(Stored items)
+++++

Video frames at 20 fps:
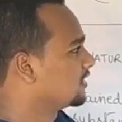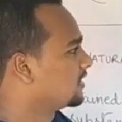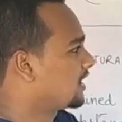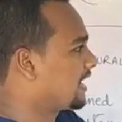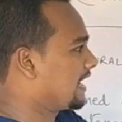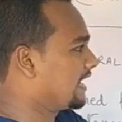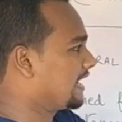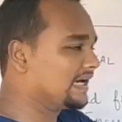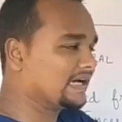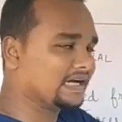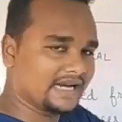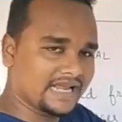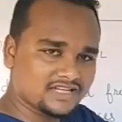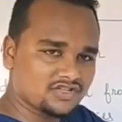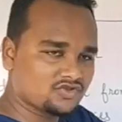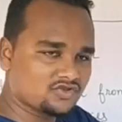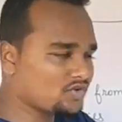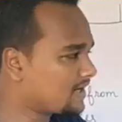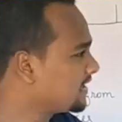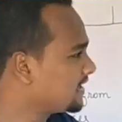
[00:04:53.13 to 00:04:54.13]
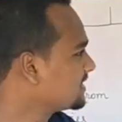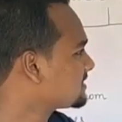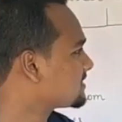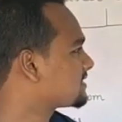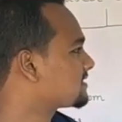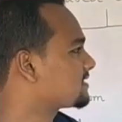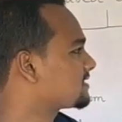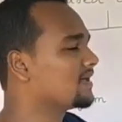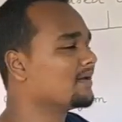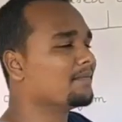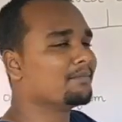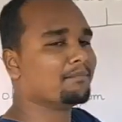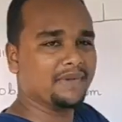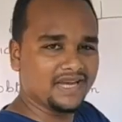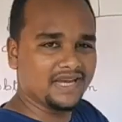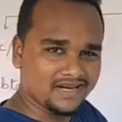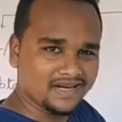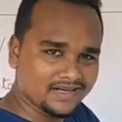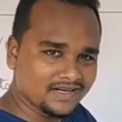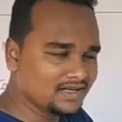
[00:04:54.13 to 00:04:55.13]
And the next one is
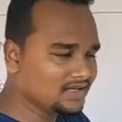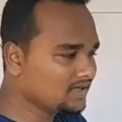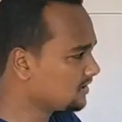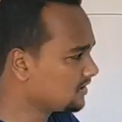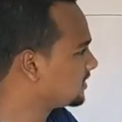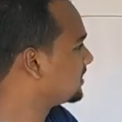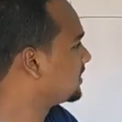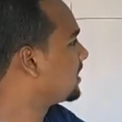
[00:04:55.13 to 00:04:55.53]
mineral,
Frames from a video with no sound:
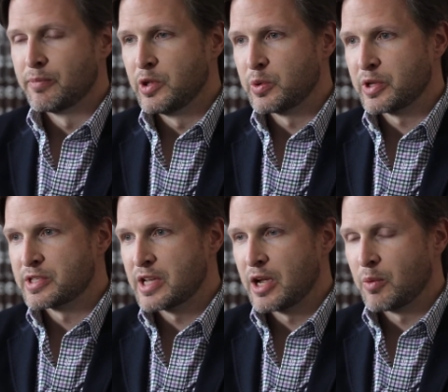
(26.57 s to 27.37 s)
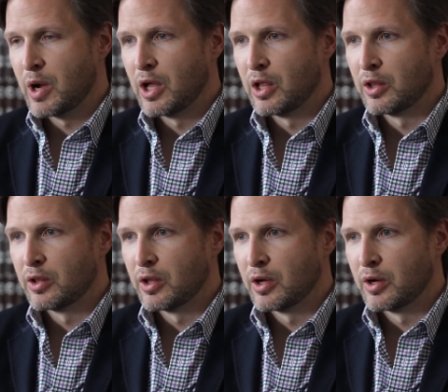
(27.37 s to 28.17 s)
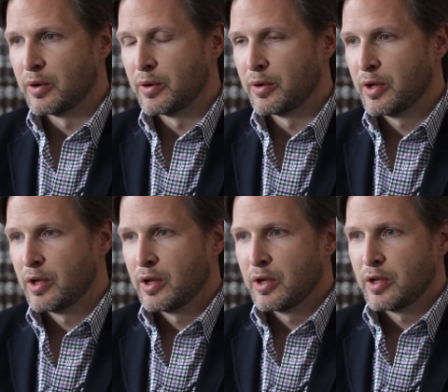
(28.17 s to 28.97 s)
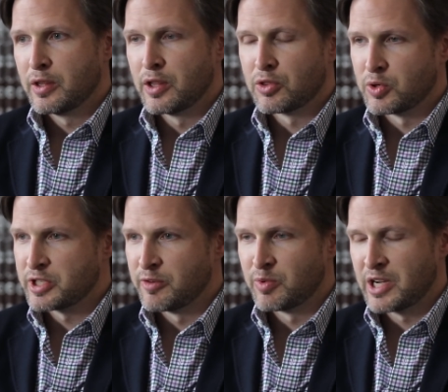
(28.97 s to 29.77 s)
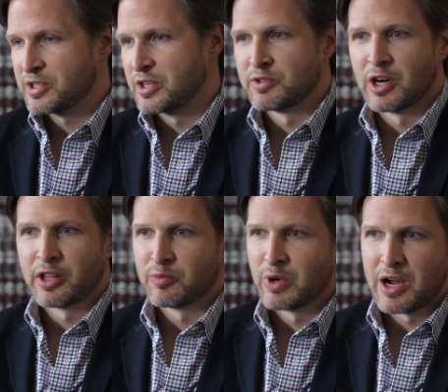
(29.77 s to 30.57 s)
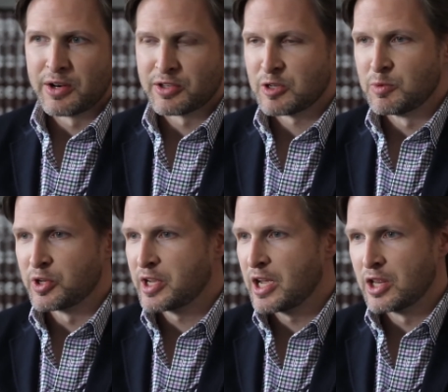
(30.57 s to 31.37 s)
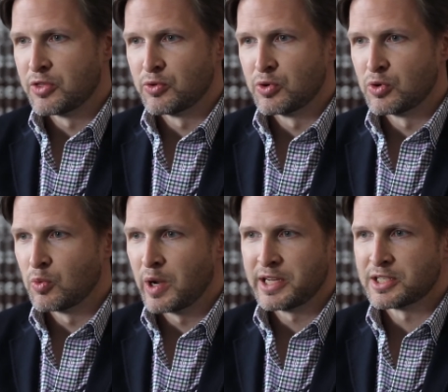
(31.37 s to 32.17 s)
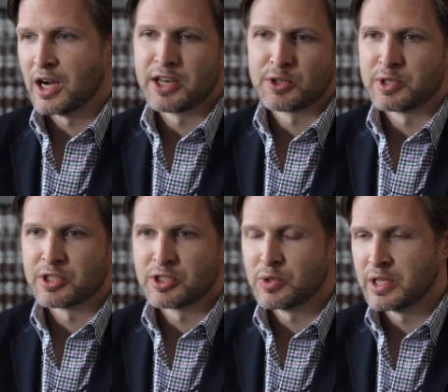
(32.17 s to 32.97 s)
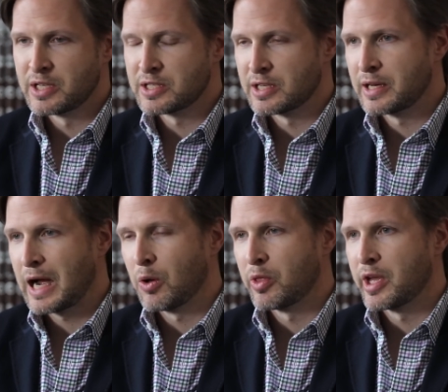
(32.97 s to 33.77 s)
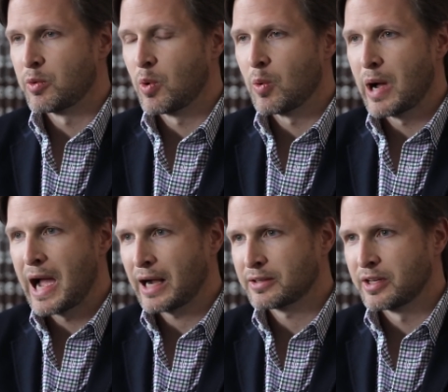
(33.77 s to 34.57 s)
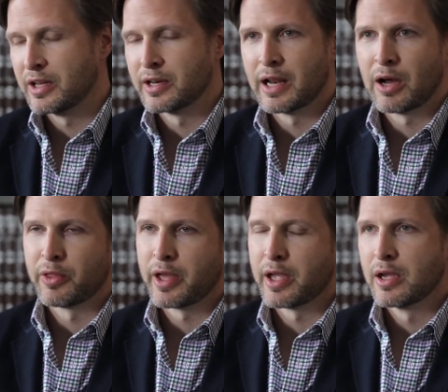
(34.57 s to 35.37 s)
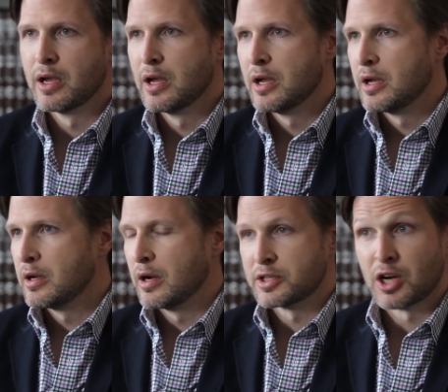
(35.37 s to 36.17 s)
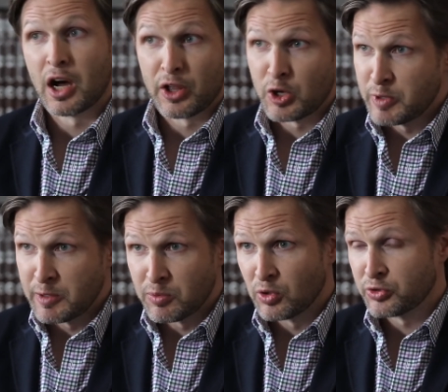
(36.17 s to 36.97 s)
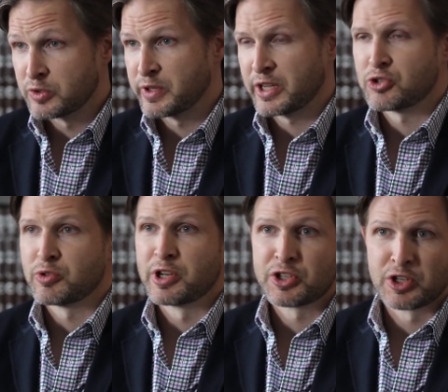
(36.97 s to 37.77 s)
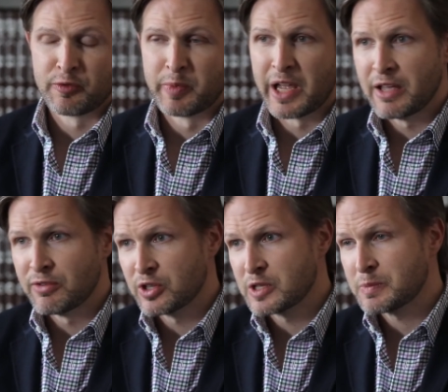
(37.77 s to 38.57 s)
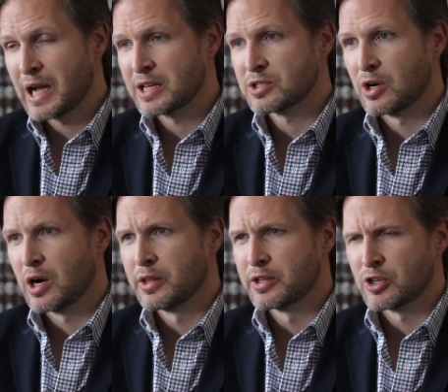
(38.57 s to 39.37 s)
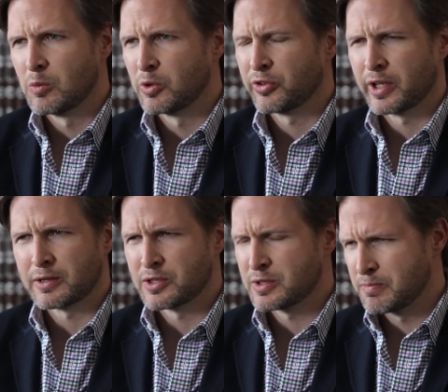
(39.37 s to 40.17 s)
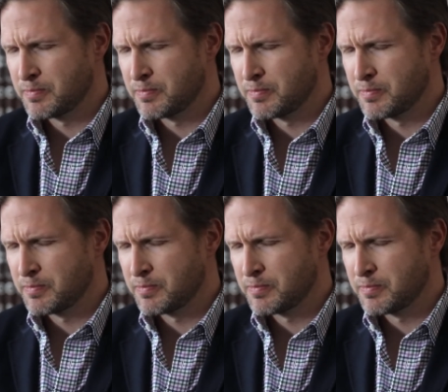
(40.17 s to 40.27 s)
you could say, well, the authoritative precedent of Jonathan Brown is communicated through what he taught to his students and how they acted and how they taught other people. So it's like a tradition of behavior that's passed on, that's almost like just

+++++

Could you copy every record above exactly, leaving out the pictures?

- OUTPUT BELOW -
Video frames at 20 fps:
[00:04:53.13 to 00:04:54.13]
[00:04:54.13 to 00:04:55.13]
And the next one is
[00:04:55.13 to 00:04:55.53]
mineral,
Frames from a video with no sound:
(26.57 s to 27.37 s)
(27.37 s to 28.17 s)
(28.17 s to 28.97 s)
(28.97 s to 29.77 s)
(29.77 s to 30.57 s)
(30.57 s to 31.37 s)
(31.37 s to 32.17 s)
(32.17 s to 32.97 s)
(32.97 s to 33.77 s)
(33.77 s to 34.57 s)
(34.57 s to 35.37 s)
(35.37 s to 36.17 s)
(36.17 s to 36.97 s)
(36.97 s to 37.77 s)
(37.77 s to 38.57 s)
(38.57 s to 39.37 s)
(39.37 s to 40.17 s)
(40.17 s to 40.27 s)
you could say, well, the authoritative precedent of Jonathan Brown is communicated through what he taught to his students and how they acted and how they taught other people. So it's like a tradition of behavior that's passed on, that's almost like just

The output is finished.